En cycle terminal, c’est la diminution horaire d’un grand nombre d’enseignements. Par exemple, les spécialités de première en série ES et en série L sont tout simplement supprimées ! L’histoire-géographie devient optionnelle en terminale S. C’est aussi moins de langues vivantes en série L, moins de SES en série ES et moins d’enseignements scientifiques en série S, etc…

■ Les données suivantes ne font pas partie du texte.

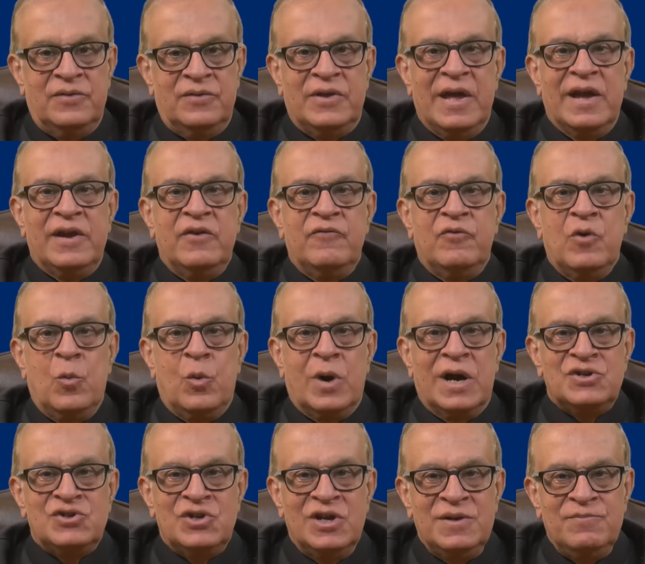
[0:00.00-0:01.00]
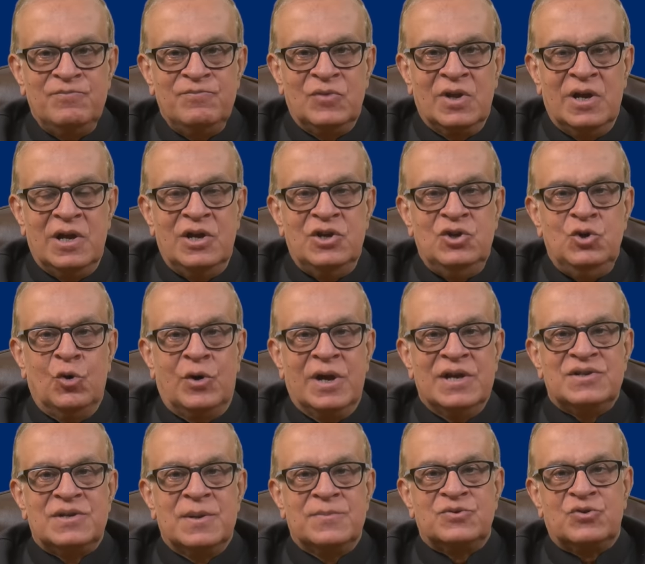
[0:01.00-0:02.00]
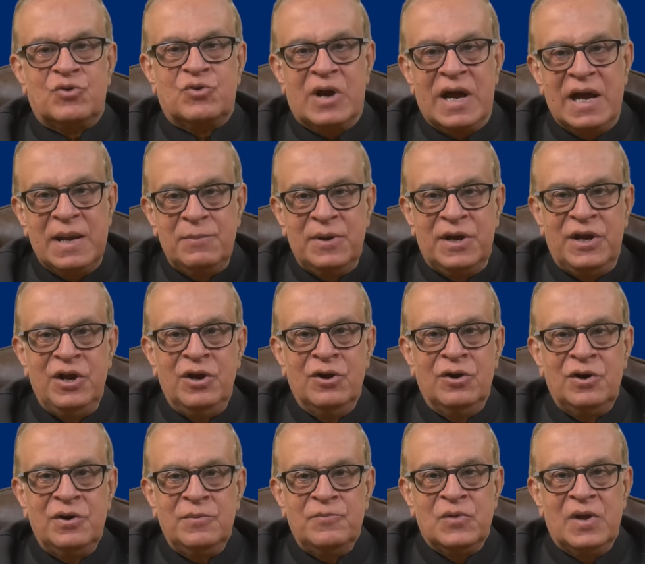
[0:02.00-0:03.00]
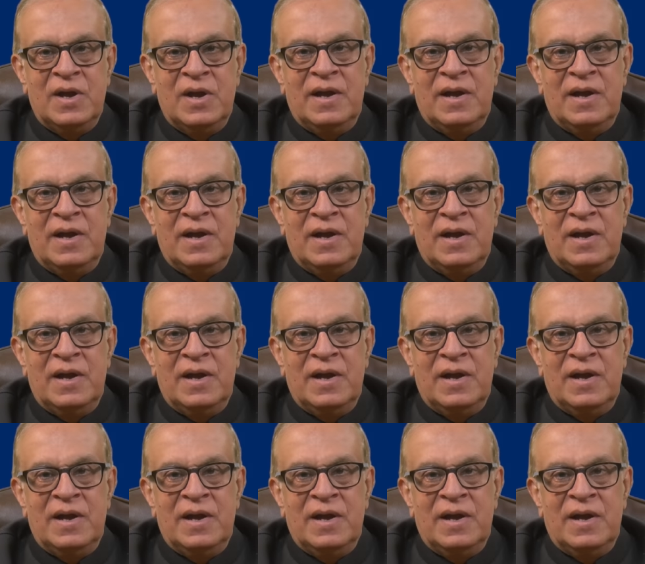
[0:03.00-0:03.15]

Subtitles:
Thank you for watching. You can subscribe here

« décloisonnement des cours » en classe de première pour pouvoir regrouper des élèves de séries différentes, de façon à constituer des groupes de 35 (ou plus ?). Finies les classes de première L, S ou ES à moins de 30 élèves. Ce seul exemple suffit à montrer le peu d’intérêt du gouvernement pour les questions pédagogiques. Peu importe que les enseignants n’aient plus la possibilité de différencier leur pédagogie pour aider les élèves en difficulté (comment le faire avec un groupe de 35 élèves ?).

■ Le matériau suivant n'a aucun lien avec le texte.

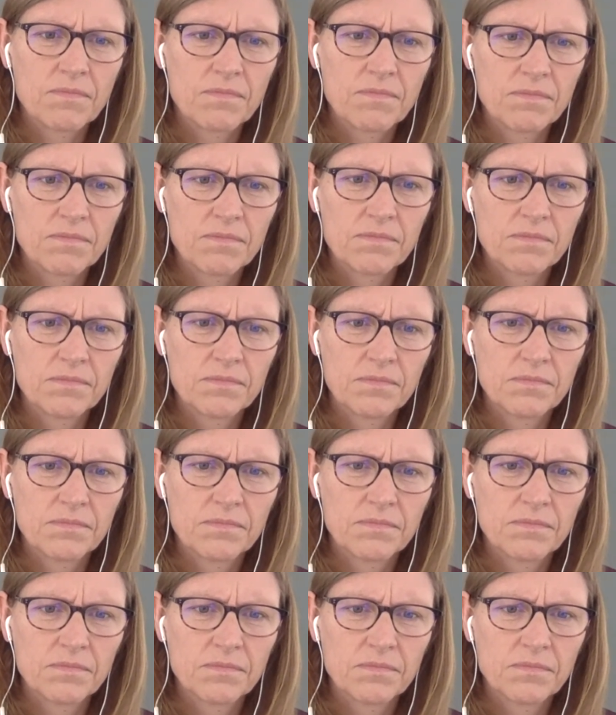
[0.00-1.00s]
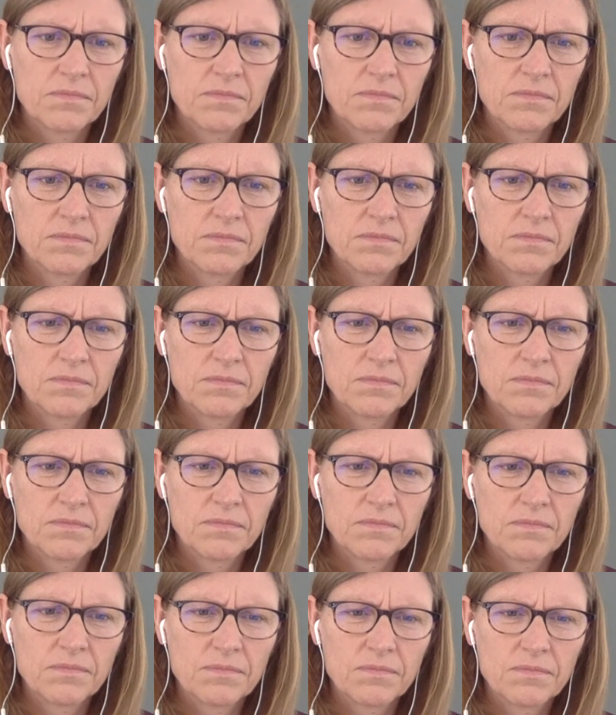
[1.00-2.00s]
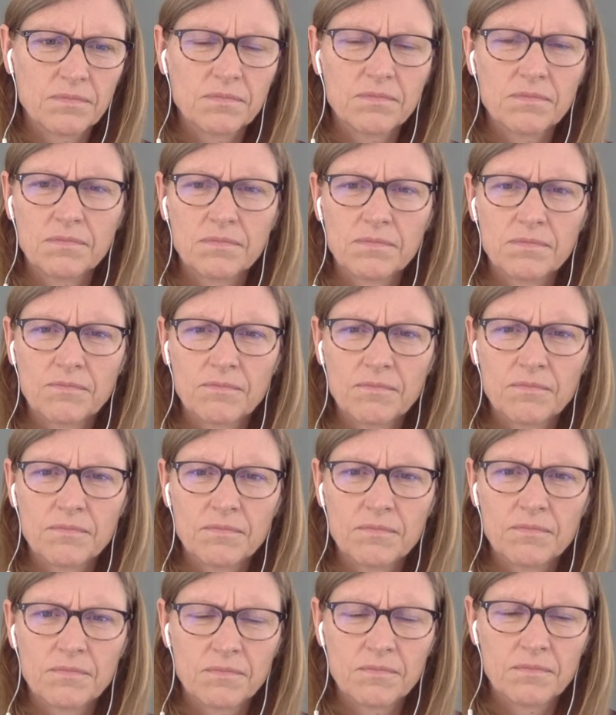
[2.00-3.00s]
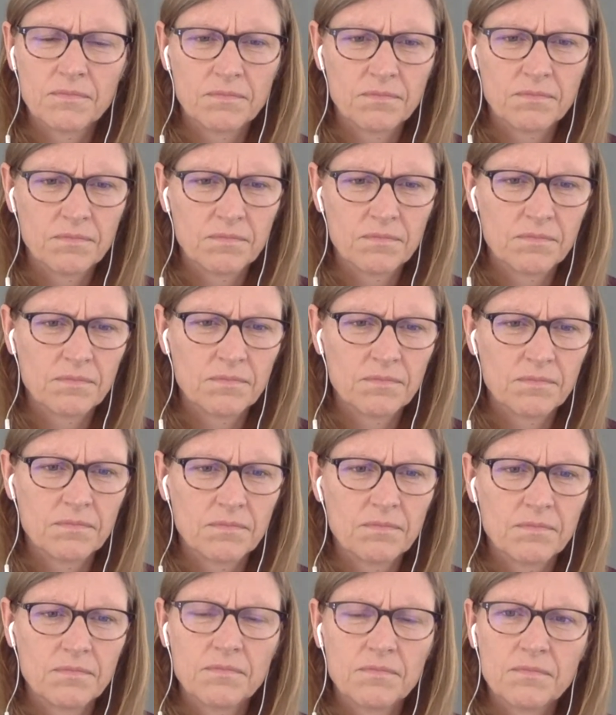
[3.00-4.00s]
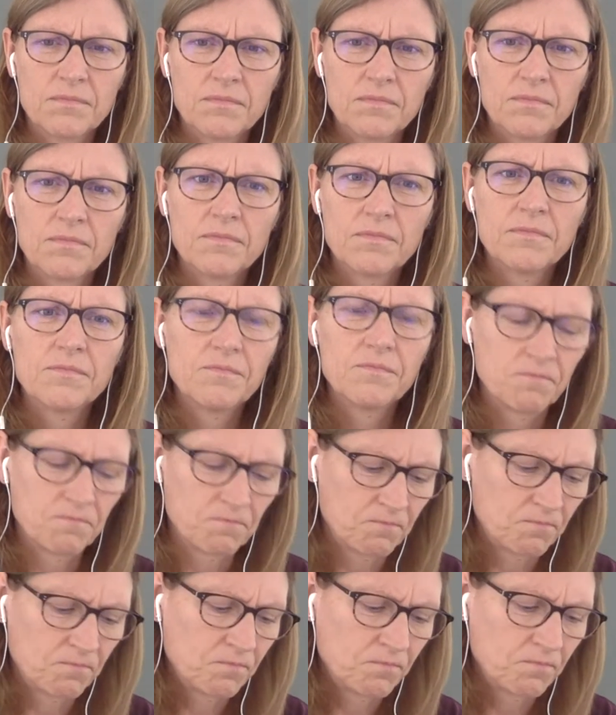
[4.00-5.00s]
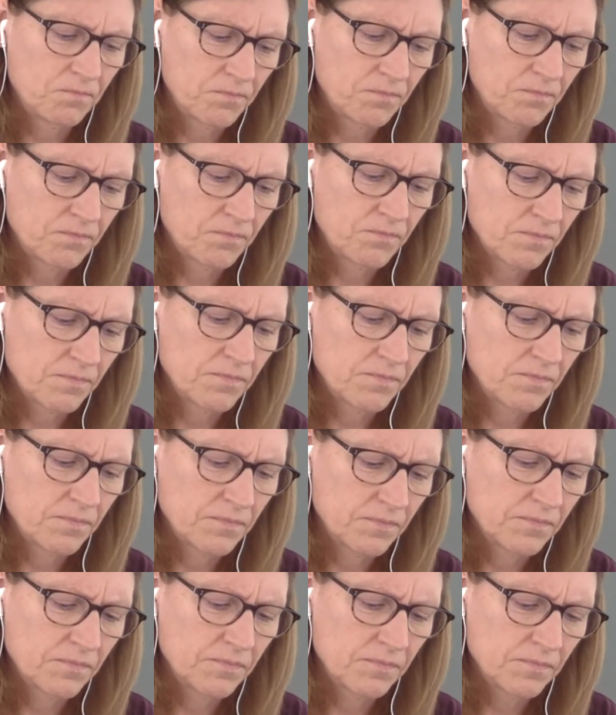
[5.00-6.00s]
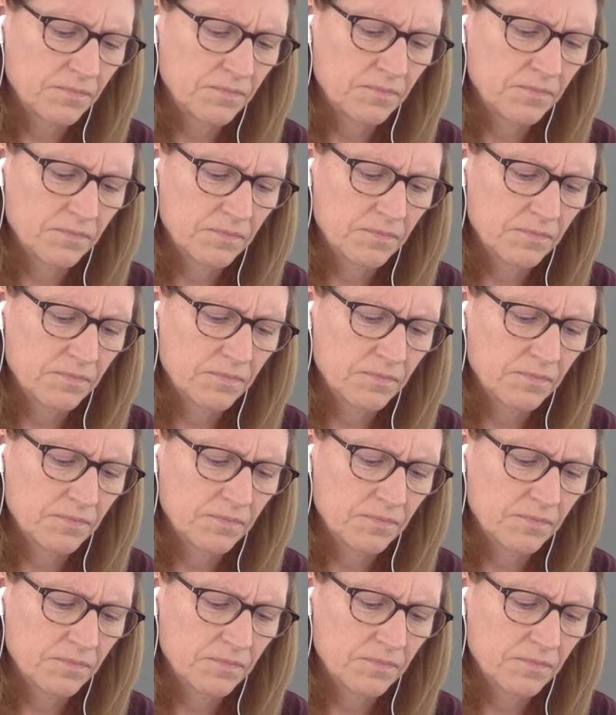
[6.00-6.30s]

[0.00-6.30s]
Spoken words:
(silent)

Cette réforme, sous couvert d’autonomie des établissements, met fin à la définition nationale des horaires disciplinaires. C’est sans doute l’un des dangers majeurs de la réforme. Jusqu’à présent, les horaires de chaque discipline étaient définis nationalement. Désormais, les dédoublements des classes seront gérés au niveau local. Une enveloppe globale sera confiée à chaque établissement, et le choix des matières à dédoubler (pour les TD, les TP…) relèvera du conseil pédagogique de l’établissement. Cette mise en concurrence directe des disciplines est inacceptable. D’autant que tout porte à croire que cette enveloppe pourra être réduite au fil des années, de façon à pouvoir respecter l’objectif du non remplacement d’un fonctionnaire partant à la retraite sur deux. L’imposition d’une réforme sans réelle concertation, de manière précipitée et dans le cadre de restrictions budgétaires, pose donc de trop nombreux problèmes alors qu’elle ne résout pas ceux du lycée d’aujourd’hui. A qui veut-on faire croire que l’on pourra lutter contre l’échec scolaire et réduire les inégalités en diminuant les heures de cours et en continuant à supprimer massivement des postes dans l’Education nationale ? C’est pourquoi les enseignants élus du Conseil d’Administration du lycée Audouin-Dubreuil de Saint-Jean d’Angély demandent le report à la rentrée 2011 d’une réforme de la classe de seconde et du lycée. Ils demandent l’ouverture d’une véritable négociation avec tous les acteurs de la communauté éducative pour transformer le lycée dans sa globalité et améliorer la réussite de tous les élèves, avec un budget à la hauteur des ambitions.